I have added a ton of extra logging to the actionflows to see if I can track down the issue. From what I can see the msg._af[config.id].index seems to go backwards from 2 to 1 at some point and then the code will execute the 'Move on' code

        }else{
          // Move on
          if (msg._af["stack"].length == 0) {
            delete msg._af;
          }
          node.status({});
          node.send(msg);
        }

It's a global, non looping action - basic - and the nodes are not doing much - just doing some validation of a JSON object.

I know there's a lot of stuff going on here, but it is fine if I don't stress it, so not sure if it's a node red, actionflows or a docker redirection issue with lost log data.

Anyone any ideas??

Hmm. Is there are simple flow to reproduce this issue that you can share and I can run locally? This would be the best way for me to reproduce and possibly nail down the problem or find a workaround. Much has changed since ActionFlows' initial release now that Node-RED does async. vs sync.; though this should not be an issue.

1 Like

@Steveorevo
I hope I have managed to simplify this sufficiently and still recreate the problem. I have managed to reproduce it with two actionflows_in followed by a simple time wasting function node in between, that does something meaningless with the payload, before the _out node. It's all fake data. It slows the total execution time of each action to approx 250ms per action on this machine). (8 core i7 mac)

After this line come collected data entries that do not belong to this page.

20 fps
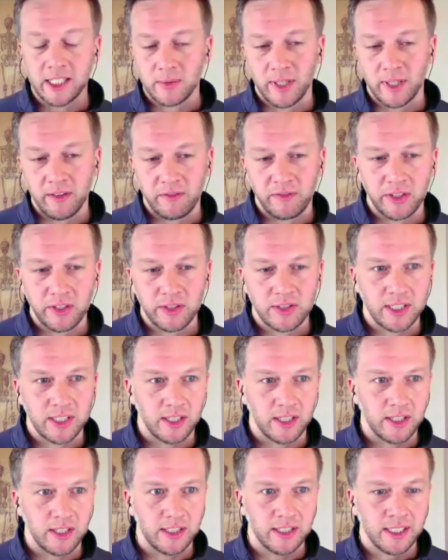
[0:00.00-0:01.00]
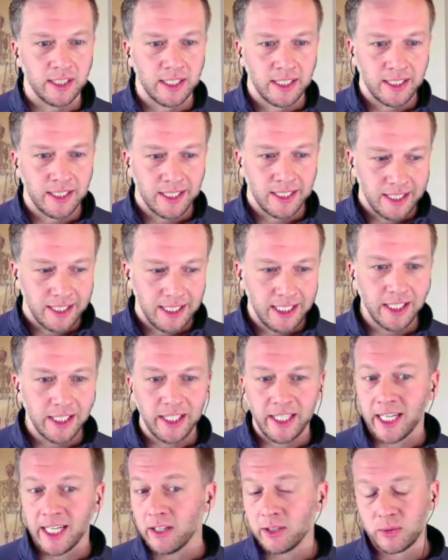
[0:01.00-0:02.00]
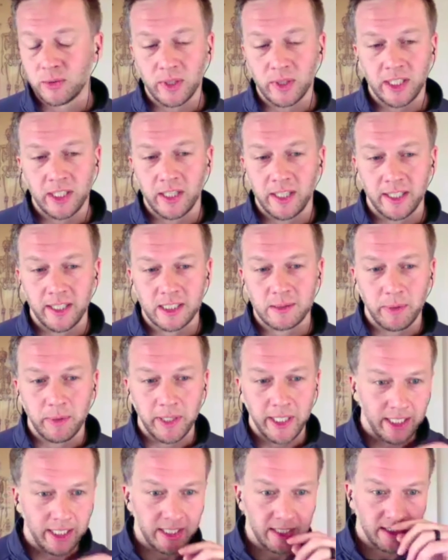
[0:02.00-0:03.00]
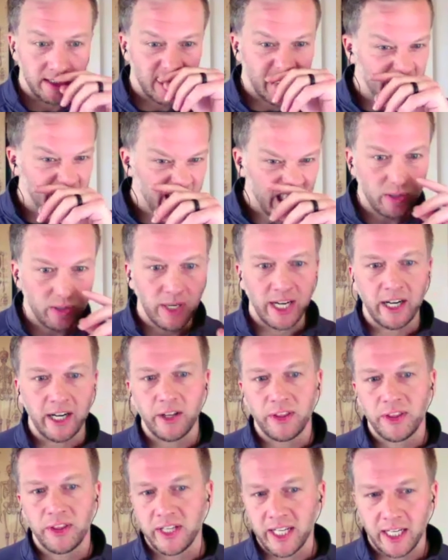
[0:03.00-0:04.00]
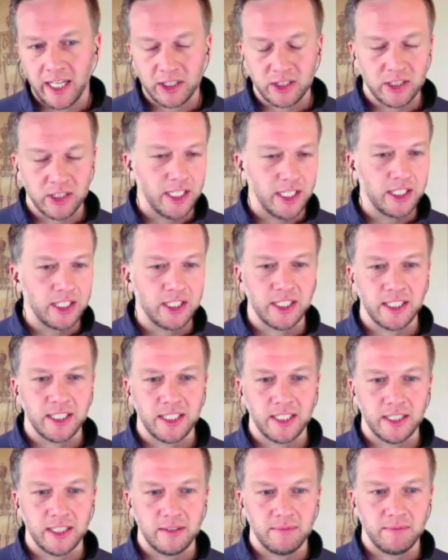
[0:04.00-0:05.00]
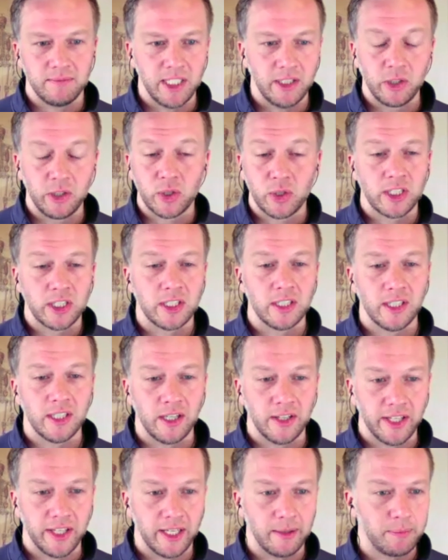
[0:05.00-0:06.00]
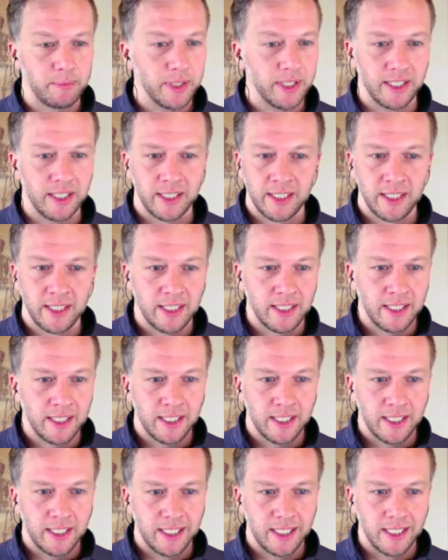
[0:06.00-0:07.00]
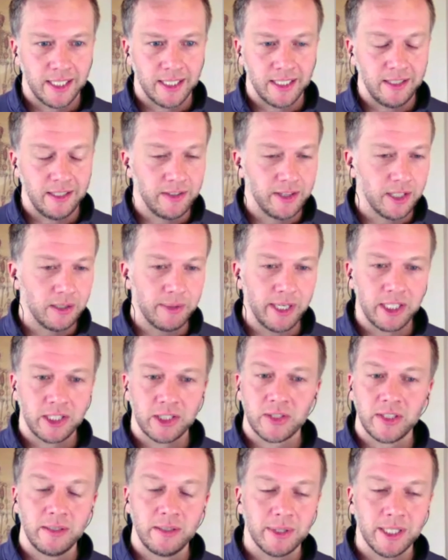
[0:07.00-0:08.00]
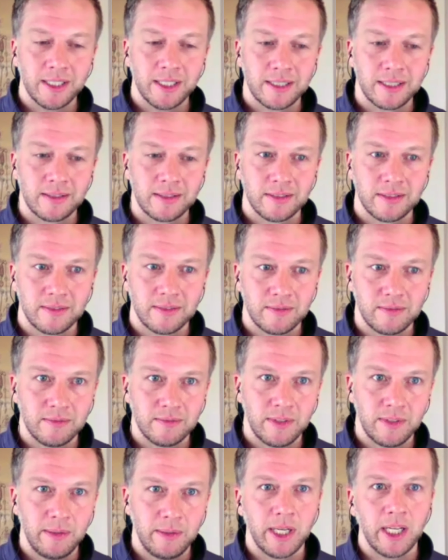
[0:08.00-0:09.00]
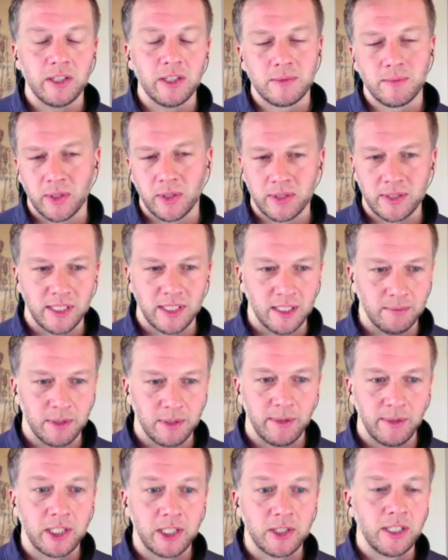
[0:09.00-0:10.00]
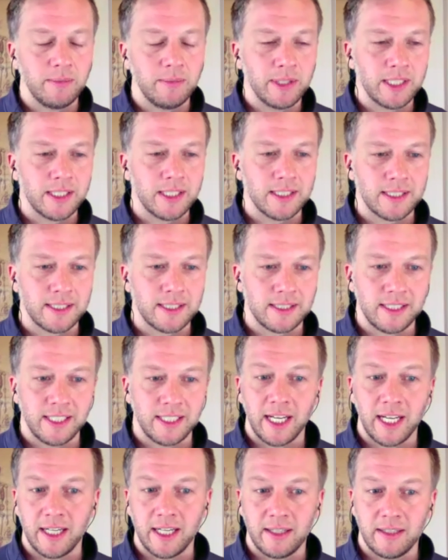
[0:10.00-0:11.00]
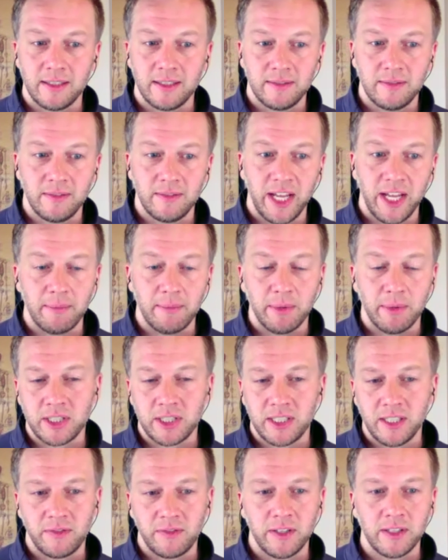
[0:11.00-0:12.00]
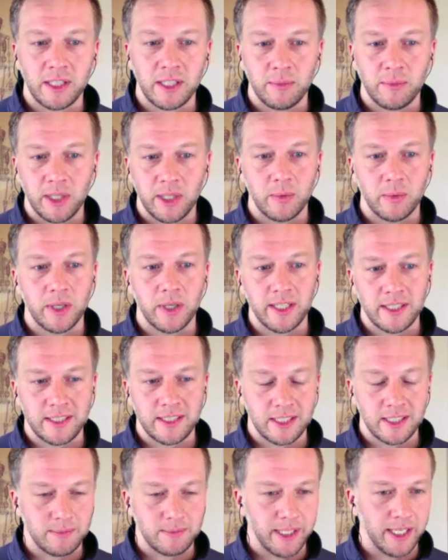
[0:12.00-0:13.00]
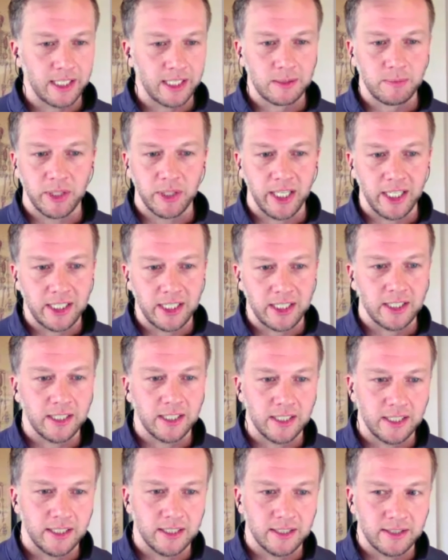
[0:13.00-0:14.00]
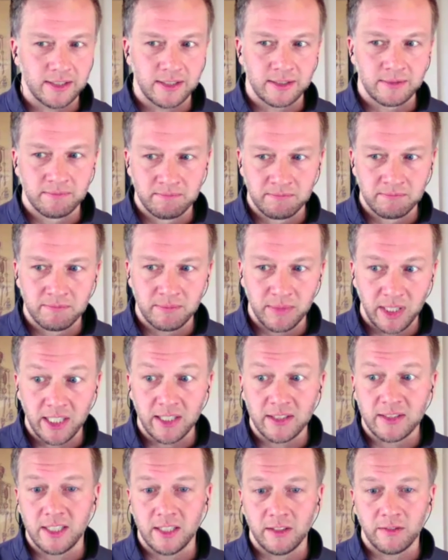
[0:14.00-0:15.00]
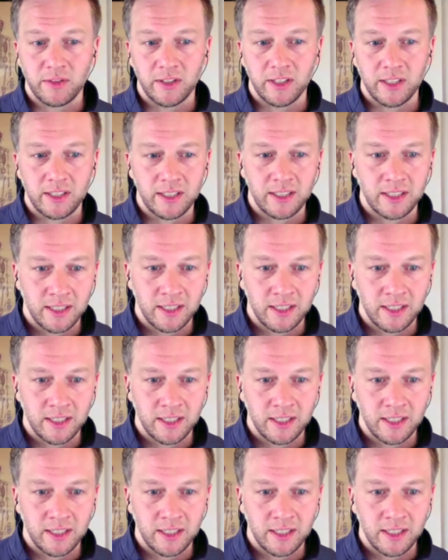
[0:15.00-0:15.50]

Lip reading: when I first started needling, I was really good at explaining tissue health and oxygenation and nutrition and all that. But even though my treatment, maybe I use more stem, but my treatment is not that much different than what it was. Just my explanation is different.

I can't upload attachments here, so I have uploaded them to drive and will PM you the link. Attachments are:

The StressTest.jmx is a JMeter test, which simply uses 10 threads to fire off 60 requests each to the inbound endpoint - note that it is for a docker container on port 1890. There should therefore be 600 of everything in the output. The test generates a guid for the data which is conveyed in the header and used in the logging of the test.

FlowStats image shows the stats for the processing run I did showing the

  • execution cycle time message (600)
  • Log message from function node of first action_in (600)
  • Log message from actionflows.js showing execution sequence message for first action (600)
  • Log message from function node of second action_in (243)
  • Log message from actionflows.js showing execution sequence message for second action (243)

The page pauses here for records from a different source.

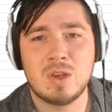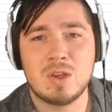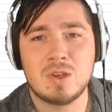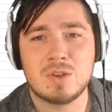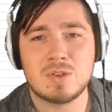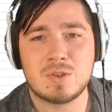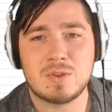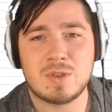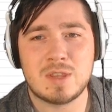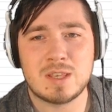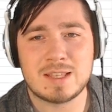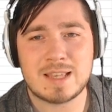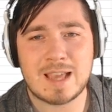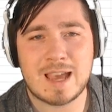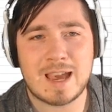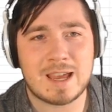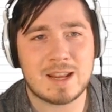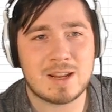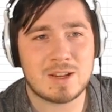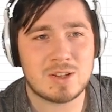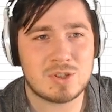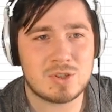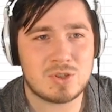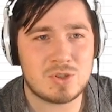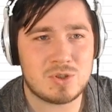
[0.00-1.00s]
So this
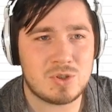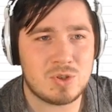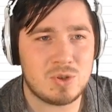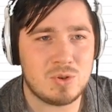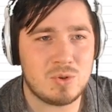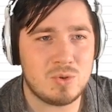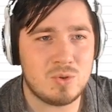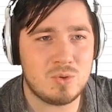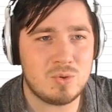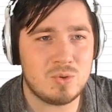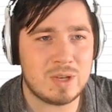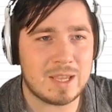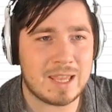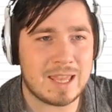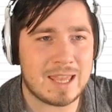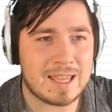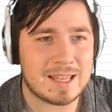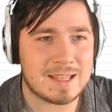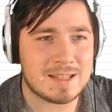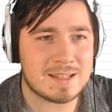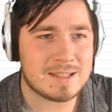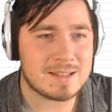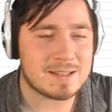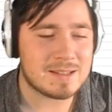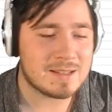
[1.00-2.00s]
had
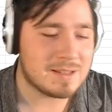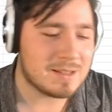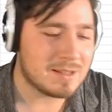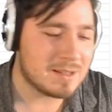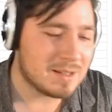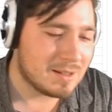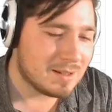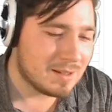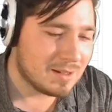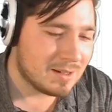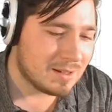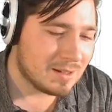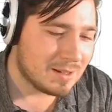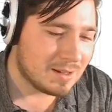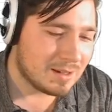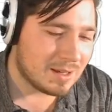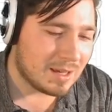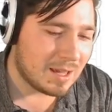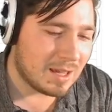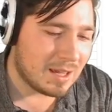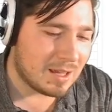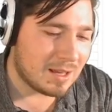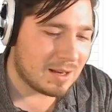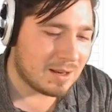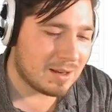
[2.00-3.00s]
hits
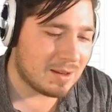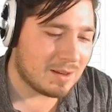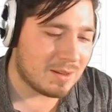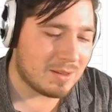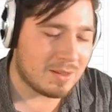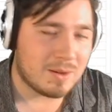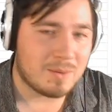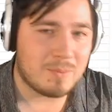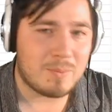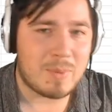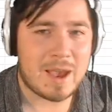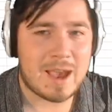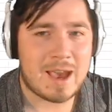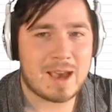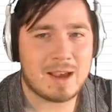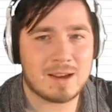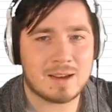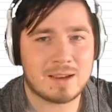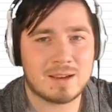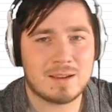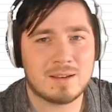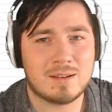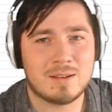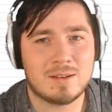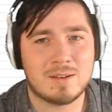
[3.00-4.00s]
in the
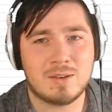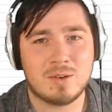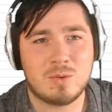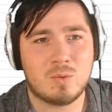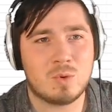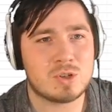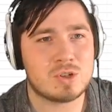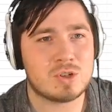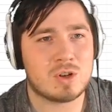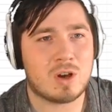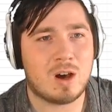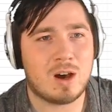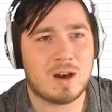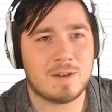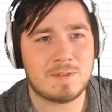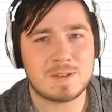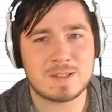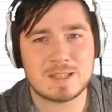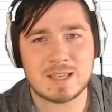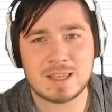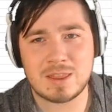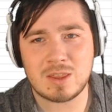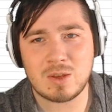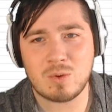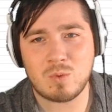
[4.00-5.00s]
pack, which
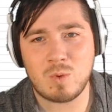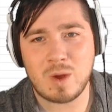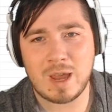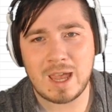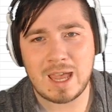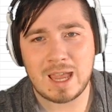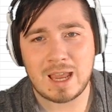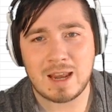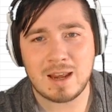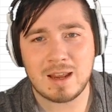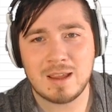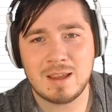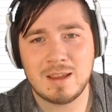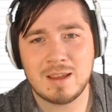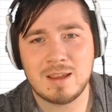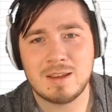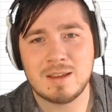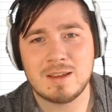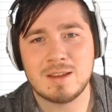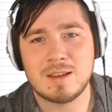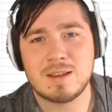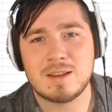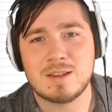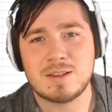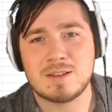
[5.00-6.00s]
offset the weight
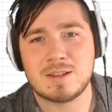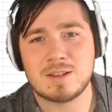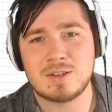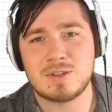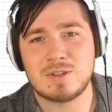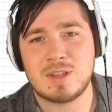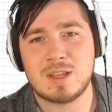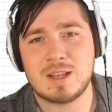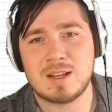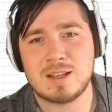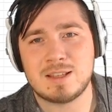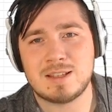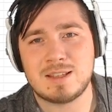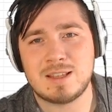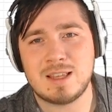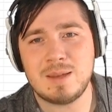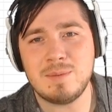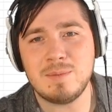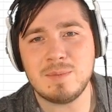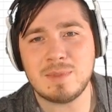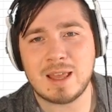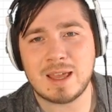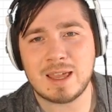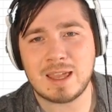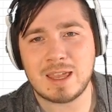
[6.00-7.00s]
such that it
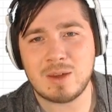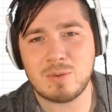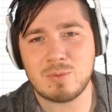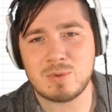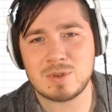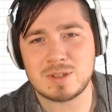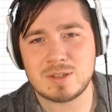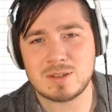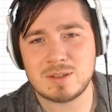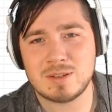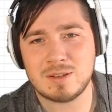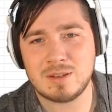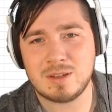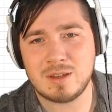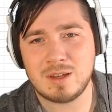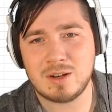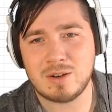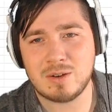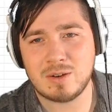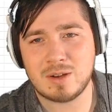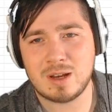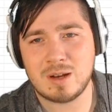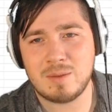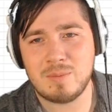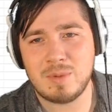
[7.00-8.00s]
seemed like it was,
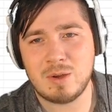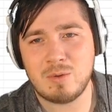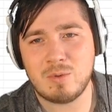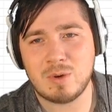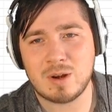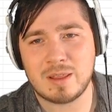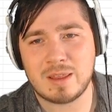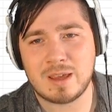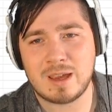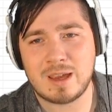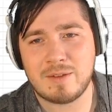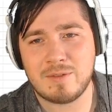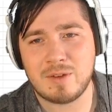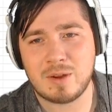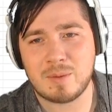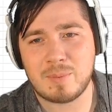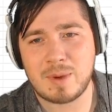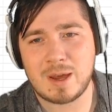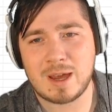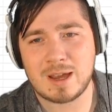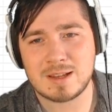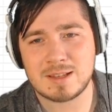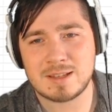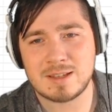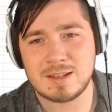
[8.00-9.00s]
going to be one of the heavier
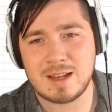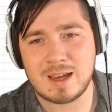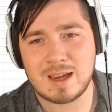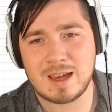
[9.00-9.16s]
packs and not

flows-stdout.log is the redirected log data - I am confident that the redirection is not 'losing' logs, as I have also tested by modifying the payload itself to reflect actions done and that matches the logs.

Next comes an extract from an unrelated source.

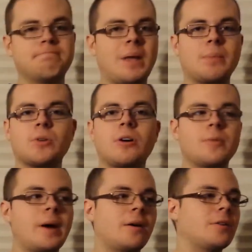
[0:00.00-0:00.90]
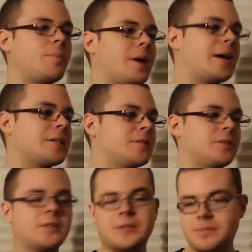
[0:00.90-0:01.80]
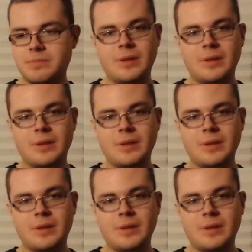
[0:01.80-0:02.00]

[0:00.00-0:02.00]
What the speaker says: I'm talking about all the positives.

ActionFlow.json is the simplified exported NodeRed flow, which I hope will be enough for you to import and run locally. It contains the http in (/common_test) and then the action node and the response. It also includes the two actionflows_in flows.

The actionflows.js is the original code with a couple of modified lines to log the correlation id and timestamp of the log messages for execution time and sequencing (I am ingesting these logs into Splunk for analysis, so want the time when Date.now() is called in ms, rather than the Node Red 1 second granular log time).

If you are familiar with jmeter then you can see the payload in the definition.

Through my tests, I found that the else block at line 86 of actionflows.js was triggered and the stack length was 0. What I also noticed was that there was a green 'Running' image under the action node at the end of the test - not sure if that happened 100% of the time though.

Hope this gives you sufficient to go on.

@Steveorevo

I added a small extra piece of code so that in the first function node of the first action_in, I set msg.count = 1. In the second function node, I set msg.count++; I then also logged msg.count in the actionflows.js in those two log messages.

if the first action is executed only, then count=1
if both actions are executed then count=2

In this pic, for the execution cycle logs, there are 434 count=1, 161 count=2 and 5 count=3!! - 600 in total and all unique correlation ids.

In the sequencing, called before the _in flow is called, count is undefined 600 times before the first _in, and then 1 before 166 of the second _in and those strange 5 called again where count=2.

and another obsevation, if I add this setting to the settings

runtimeSyncDelivery: true,

then I see fewer messages completing both actions, but I have not seen the count value as 3. In all the async cases, I saw over 150 messages doing the second action, whereas in two tests I ran, the sync runs were 89 and 90 runs of action 2.